High inflation seen hounding Philippines’ recovery | Inquirer Business

High inflation seen hounding Philippines’ recovery

/ 04:09 AM September 29, 2021

High inflation could linger in the Philippines and possibly slow economic recovery, think tanks said.

“The risks seem to be tilted toward higher inflation over the medium term in at least several major emerging economies. This includes Brazil, South Africa, Indonesia, the Philippines, Colombia and, to a lesser extent, Mexico and India. Together, these economies account for about a quarter of emerging markets’ GDP (gross domestic product),” London-based Capital Economics said in a Sept. 27 report titled “Have emerging markets vanquished inflation?”


In a separate report on Tuesday, Moody’s Analytics said that “inflation is problematic in the Philippines” despite the Bangko Sentral ng Pilipinas (BSP) insisting that elevated prices were only “transitory.”

Headline inflation averaged 4.4 percent as of end-August, above the 2-4 percent target range, mainly due to expensive food.


“The BSP maintains that the rise in inflation is temporary, but the risk of elevated price growth becoming more entrenched has increased. This is despite the government hoping that supply-side reforms will help stabilize food prices from 2022,” Moody’s Analytics said.

“Output remains approximately 9-percent below pre-pandemic levels and is not forecast to surpass pre-pandemic levels until late 2022, ranking the Philippines the last country in the Asia-Pacific region to recover lost ground. Ideally, monetary policy would remain on hold and firmly accommodative until late next year to support the recovery, but the BSP may be forced to act earlier if inflation does not cool,” it added.

Last week, the BSP kept key interest rates steady, but Moody’s Analytics expects a rate hike by the second half of next year.

“There is precedent for the BSP tightening interest rates when inflation accelerates beyond comfort levels.

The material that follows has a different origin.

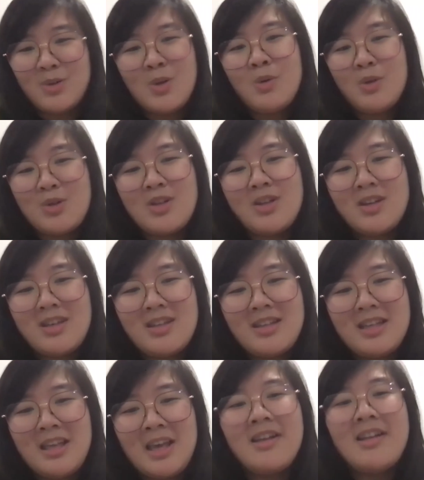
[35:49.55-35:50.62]
所以我觉得
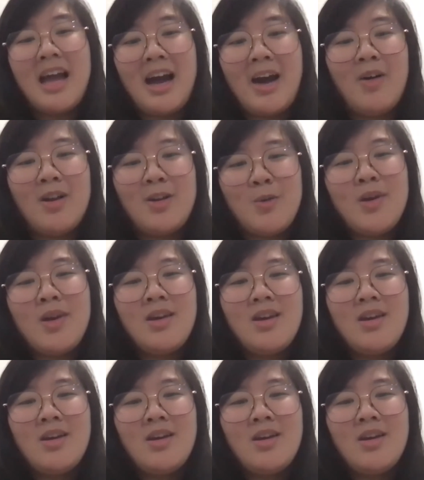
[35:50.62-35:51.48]
也很好啊，因为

The latest example was in late 2018, when inflation edged towards 7 percent year-on-year and the BSP hiked rates for several consecutive months to help calm price growth,” Moody’s Analytics noted.

Moody’s Analytics said the BSP would also be “kept on its toes” by the impact of COVID-19 infections on the economy amid the shift to granular lockdowns in a bid to encourage more consumer spending.

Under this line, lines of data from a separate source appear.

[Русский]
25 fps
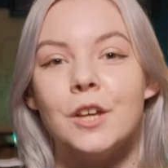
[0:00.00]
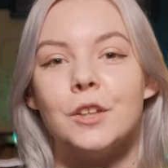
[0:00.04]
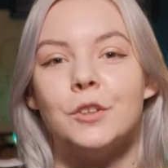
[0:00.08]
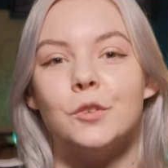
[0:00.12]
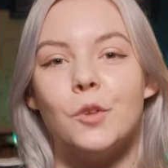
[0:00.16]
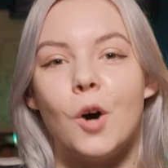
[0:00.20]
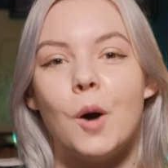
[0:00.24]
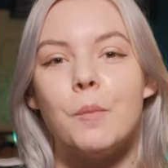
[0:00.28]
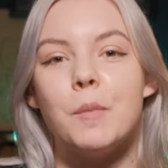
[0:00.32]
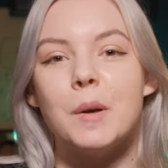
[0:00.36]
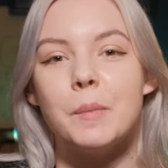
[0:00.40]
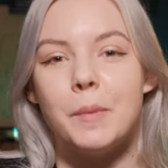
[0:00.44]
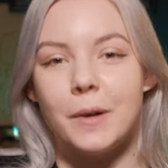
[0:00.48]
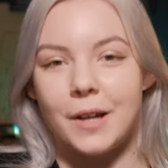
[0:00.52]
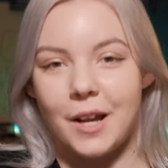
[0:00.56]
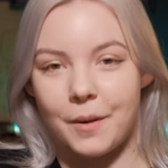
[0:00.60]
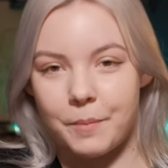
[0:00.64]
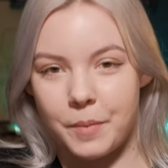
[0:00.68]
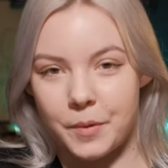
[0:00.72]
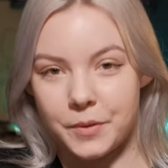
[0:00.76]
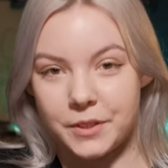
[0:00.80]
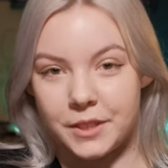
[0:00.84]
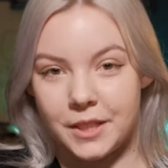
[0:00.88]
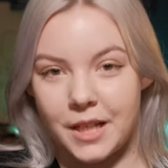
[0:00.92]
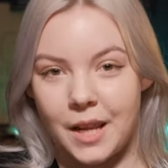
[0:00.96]
Ну а мы пока
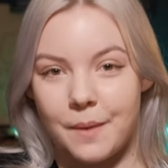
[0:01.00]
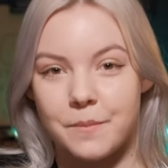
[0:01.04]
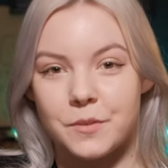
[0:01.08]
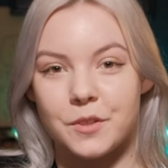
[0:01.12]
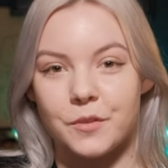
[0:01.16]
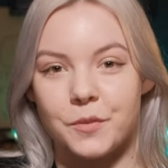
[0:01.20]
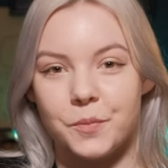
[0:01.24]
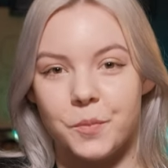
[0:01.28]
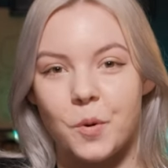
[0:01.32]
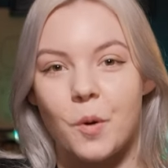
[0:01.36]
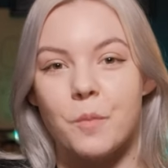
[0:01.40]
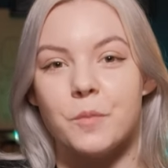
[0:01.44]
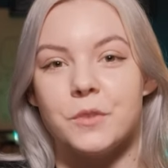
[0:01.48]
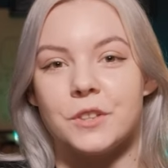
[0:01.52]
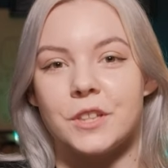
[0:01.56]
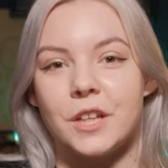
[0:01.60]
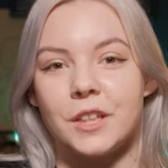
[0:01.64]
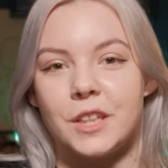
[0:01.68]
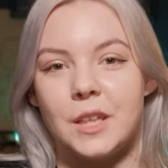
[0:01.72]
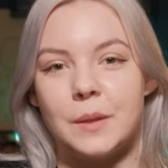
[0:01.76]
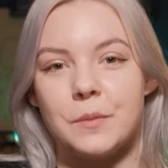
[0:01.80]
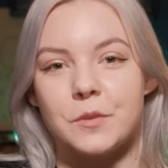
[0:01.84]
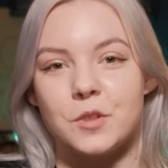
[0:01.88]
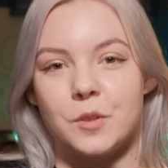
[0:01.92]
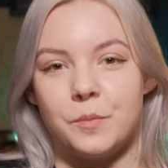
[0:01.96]
постараемся вспомнить,
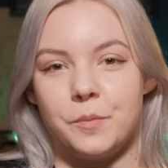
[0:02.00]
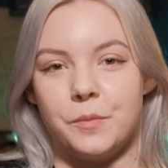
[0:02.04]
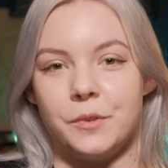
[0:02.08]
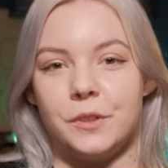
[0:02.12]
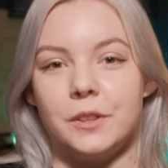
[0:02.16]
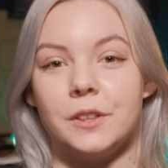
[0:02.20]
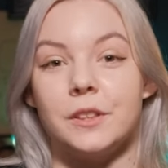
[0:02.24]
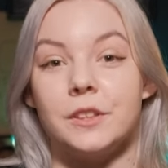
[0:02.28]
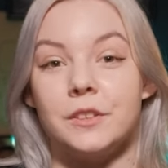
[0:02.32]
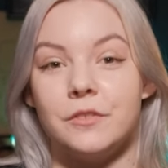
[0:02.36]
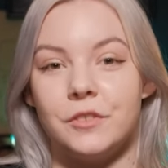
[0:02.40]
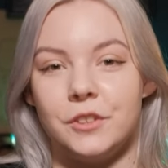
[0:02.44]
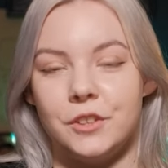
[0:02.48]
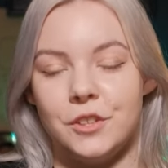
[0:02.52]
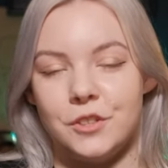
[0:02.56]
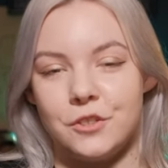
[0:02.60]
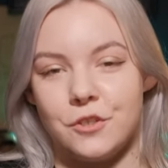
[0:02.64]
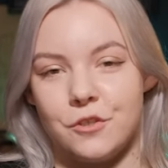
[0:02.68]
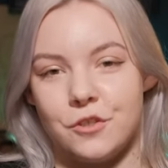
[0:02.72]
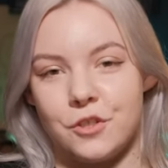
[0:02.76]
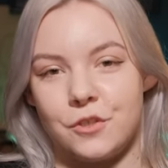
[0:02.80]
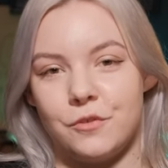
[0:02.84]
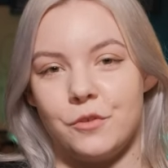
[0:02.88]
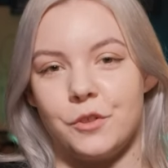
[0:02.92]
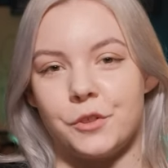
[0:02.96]
каким же был
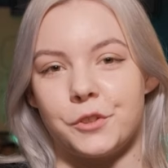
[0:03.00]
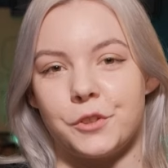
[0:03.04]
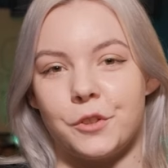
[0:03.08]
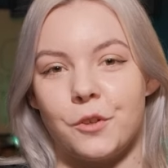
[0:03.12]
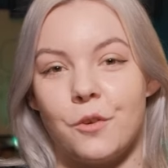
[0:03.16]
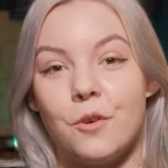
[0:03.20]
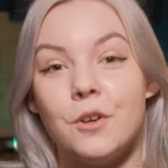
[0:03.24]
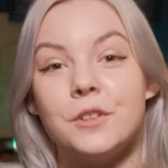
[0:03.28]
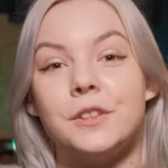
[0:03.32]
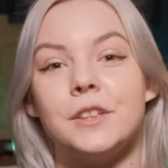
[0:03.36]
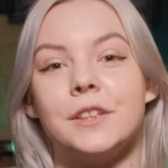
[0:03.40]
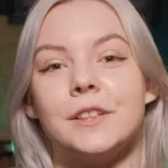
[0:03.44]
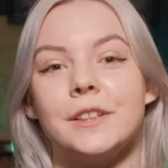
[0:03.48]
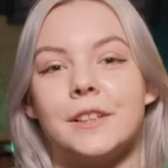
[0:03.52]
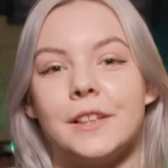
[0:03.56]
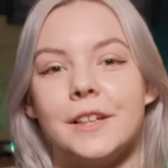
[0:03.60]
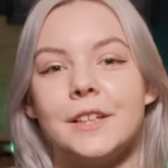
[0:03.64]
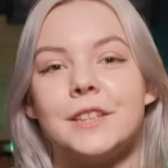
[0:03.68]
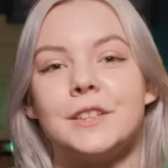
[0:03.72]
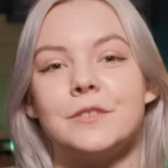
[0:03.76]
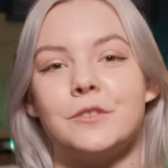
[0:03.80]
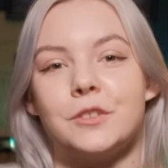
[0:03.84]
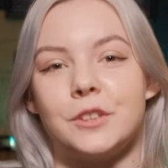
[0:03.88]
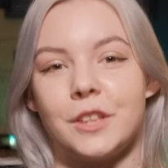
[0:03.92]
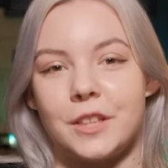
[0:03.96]
2004 год, и для
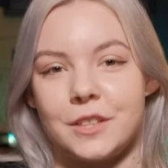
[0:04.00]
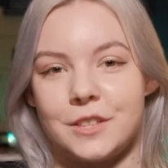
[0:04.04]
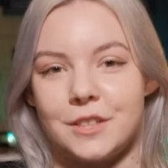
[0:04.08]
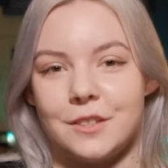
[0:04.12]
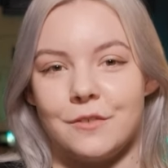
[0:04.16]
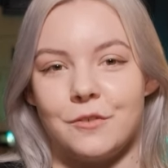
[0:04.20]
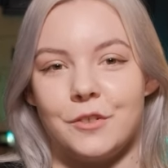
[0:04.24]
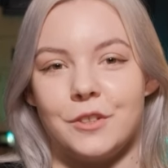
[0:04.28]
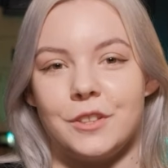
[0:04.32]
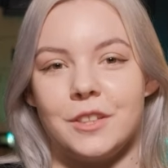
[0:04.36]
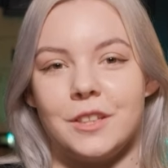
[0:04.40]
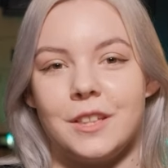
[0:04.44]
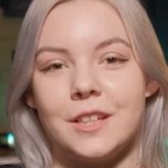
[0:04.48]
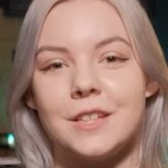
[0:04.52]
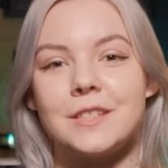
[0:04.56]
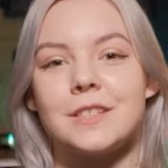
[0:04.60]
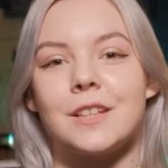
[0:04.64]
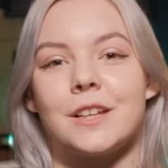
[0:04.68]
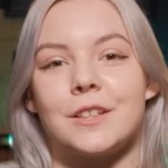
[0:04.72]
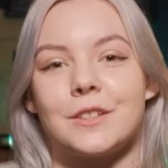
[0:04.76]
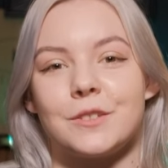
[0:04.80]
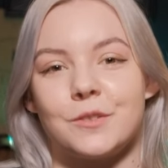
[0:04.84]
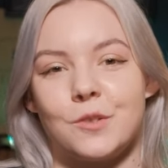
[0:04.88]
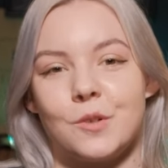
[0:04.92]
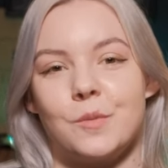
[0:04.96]
этого у нас сегодня есть
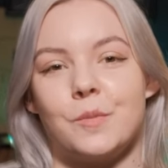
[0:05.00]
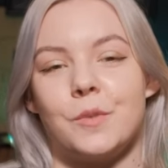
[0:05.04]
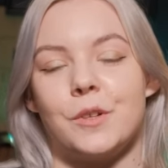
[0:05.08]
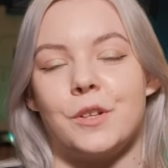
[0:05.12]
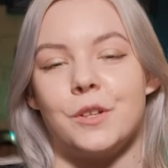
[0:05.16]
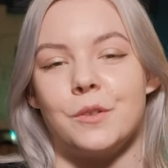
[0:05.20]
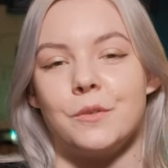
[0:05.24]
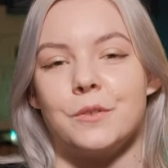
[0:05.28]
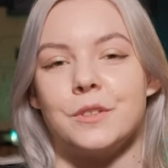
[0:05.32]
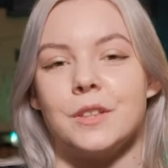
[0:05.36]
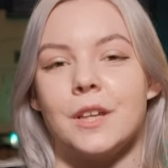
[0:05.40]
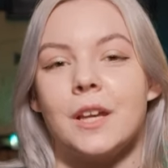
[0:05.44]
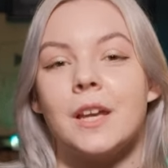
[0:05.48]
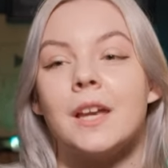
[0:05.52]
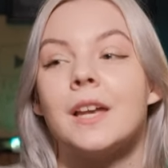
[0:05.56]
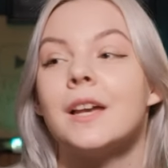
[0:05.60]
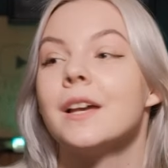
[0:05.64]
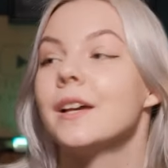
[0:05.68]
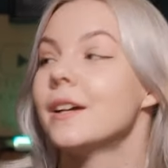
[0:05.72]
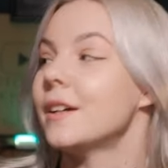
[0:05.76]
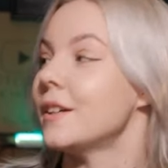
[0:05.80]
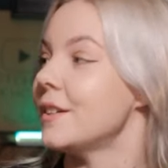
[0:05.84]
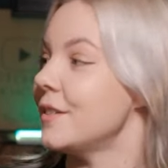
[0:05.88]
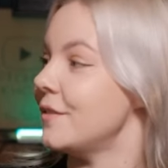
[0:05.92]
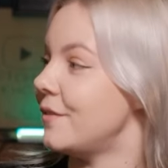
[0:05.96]
особые люди.
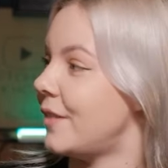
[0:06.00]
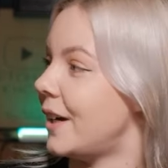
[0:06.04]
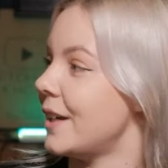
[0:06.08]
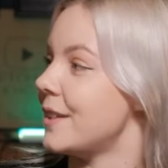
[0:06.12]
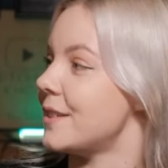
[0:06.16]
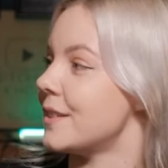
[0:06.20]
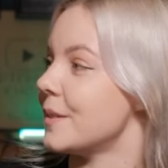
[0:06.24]
Вася,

“But the near-term longevity of the recovery is questionable given the combination of low vaccine coverage and already-elevated daily infections. Only 23 percent of the adult population is fully vaccinated. The risk of a more aggressive resurgence is high because of the potential strain on the already-stretched healthcare system,” Moody’s Analytics said.

In a report last Monday, Pantheon Macroeconomics senior Asia economist Miguel Chanco said that “the acceleration in food inflation still has plenty of room to run, as the country continues to import the rapid gains globally in the first half of this year, while the pass-through of the recovery in oil prices to utility costs is far from over.”


But Chanco said interest rates would likely remain unchanged in the near term, no thanks to the slow economic rebound, and despite headline inflation likely settling above the BSP’s target band by yearend up to next year.

The UK-based Pantheon Macroeconomics projected the rate of increase in prices of basic commodities to average 5 percent this year and 4.5 percent in 2022.